Fullerton police logo with building broken

"If you unbuild it, they will come"

I don’t have strong feelings either way about whether Fullerton should shut down the FPD and move to the Orange County Sheriff’s Department.  The Kelly Thomas killing did suggest some bad training and management at the FPD — but if one’s concern is about improving the quality of policing then one would have to compare FPD to its alternatives.  I am sort of surprised (and honestly so, not for parochial reasons) at the relative lack of talk about approaching the Brea PD for a bid.  (To be fair, in the article Bruce Whitaker does mention “exploring other options [including] … looking at possibly sharing police resources with neighboring cities.”  I presume that this means Brea.  It could mean, say, Anaheim, I suppose, but that would be awfully ironic given the county’s current policing environment and the A.P.D. in particular.)

Talking about contracting with Brea — which I don’t know makes sense for either party — is what I’d have expected if the proponents of a switch were serious.  Barring some late surprise twist, Brea PD is apparently slated for departure from Yorba Linda (which will create some new jobs for the painting over of “Serving Yorba Linda” on its police cars.)

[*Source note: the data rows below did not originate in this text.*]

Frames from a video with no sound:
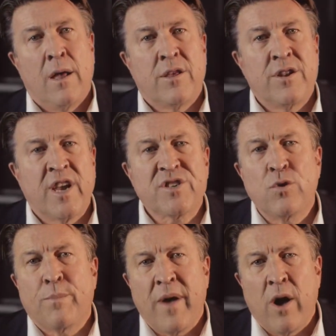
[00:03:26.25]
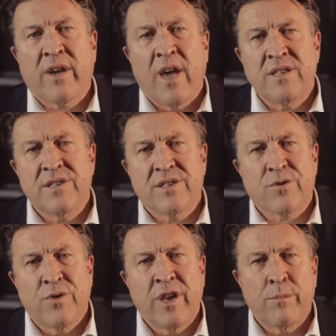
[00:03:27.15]
The National Bowel Cancer
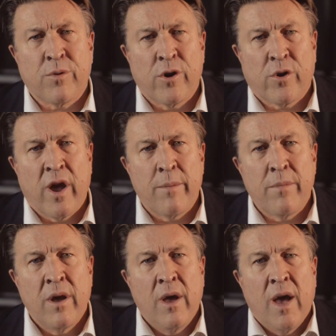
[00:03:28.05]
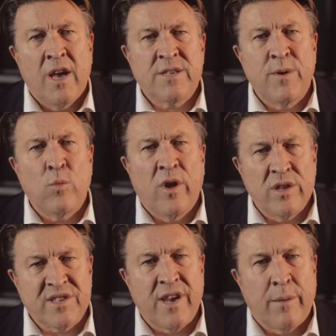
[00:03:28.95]
Screening Program has been well
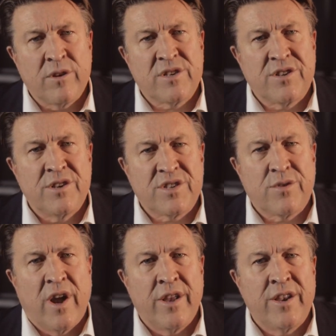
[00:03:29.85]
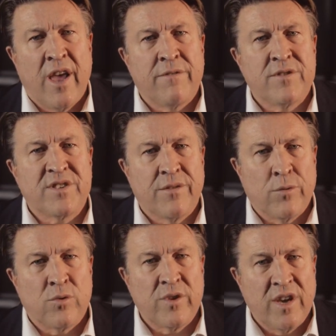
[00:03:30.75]
established in Australia now for
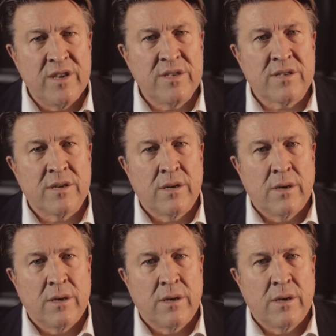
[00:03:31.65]
several years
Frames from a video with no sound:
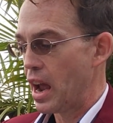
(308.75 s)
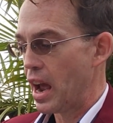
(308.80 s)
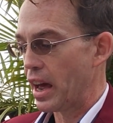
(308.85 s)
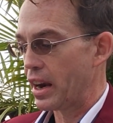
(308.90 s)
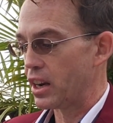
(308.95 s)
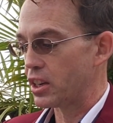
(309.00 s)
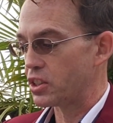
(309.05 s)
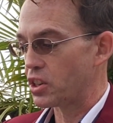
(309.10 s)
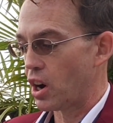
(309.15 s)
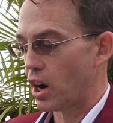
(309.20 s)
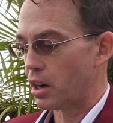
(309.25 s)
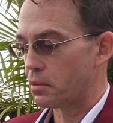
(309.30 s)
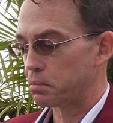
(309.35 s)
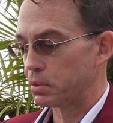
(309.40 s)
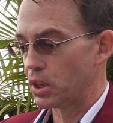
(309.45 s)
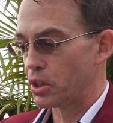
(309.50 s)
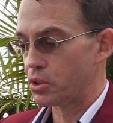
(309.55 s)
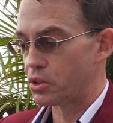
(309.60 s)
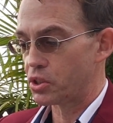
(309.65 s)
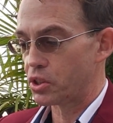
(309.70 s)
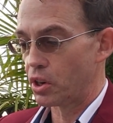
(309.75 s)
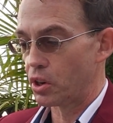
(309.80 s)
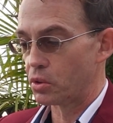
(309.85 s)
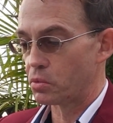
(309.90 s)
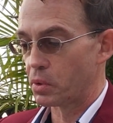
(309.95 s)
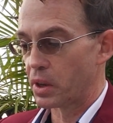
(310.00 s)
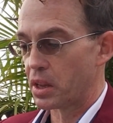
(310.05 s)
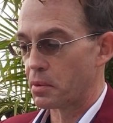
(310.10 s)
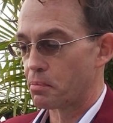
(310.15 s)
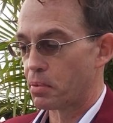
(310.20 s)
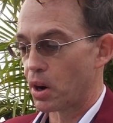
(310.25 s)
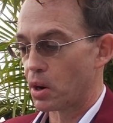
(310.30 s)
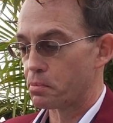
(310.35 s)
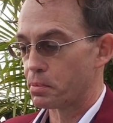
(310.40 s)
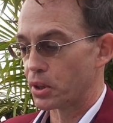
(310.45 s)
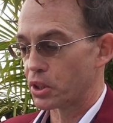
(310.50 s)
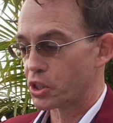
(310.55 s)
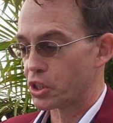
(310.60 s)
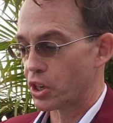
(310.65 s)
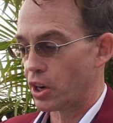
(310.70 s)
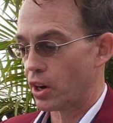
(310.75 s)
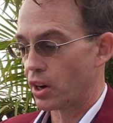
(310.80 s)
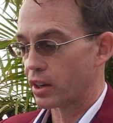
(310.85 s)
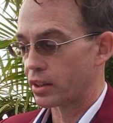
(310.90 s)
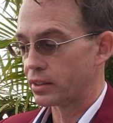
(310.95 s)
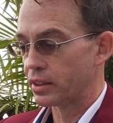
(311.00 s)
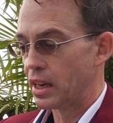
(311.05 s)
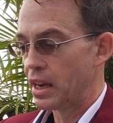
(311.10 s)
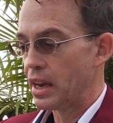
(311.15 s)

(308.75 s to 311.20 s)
and a dark blue suit with a purple shirt.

Travis Kiger’s photograph (along with others including a very happy man behind him to his right) adorns the online story.  (In the interests of full disclosure: on the one hand, Kiger is the webmaster for Orange Juice Blog; on the other, I have opposed his election — and now re-election — to City Council.  Good luck reconciling those!)  Kiger states “The department has been severely criticized … and the police chief left in the middle of the disaster and people have been jumping ship,” Kiger said.  The “jumping ship” thing is interesting; one wonders why that might be — and if it has anything to do with the new Council majority contemplating closing down the joint.

But Kiger implicitly raises an important point: who has the best record of policing among FPD, OCSD, and (I’ll add) the Brea PD?  One would think that that by now that question would have been asked and answered.  One would also think that the proposals for community policing presented by former Interim and now Acting Chief Dan Hughes would enter into the discussion; instead, mention of “community policing” seems to be met with the sneering and suspicion that Cambodia’s Khmer Rouge once expressed for the wearing of glasses.  (No further analogy is intended there beyond the automatic and puzzling expression of contempt.)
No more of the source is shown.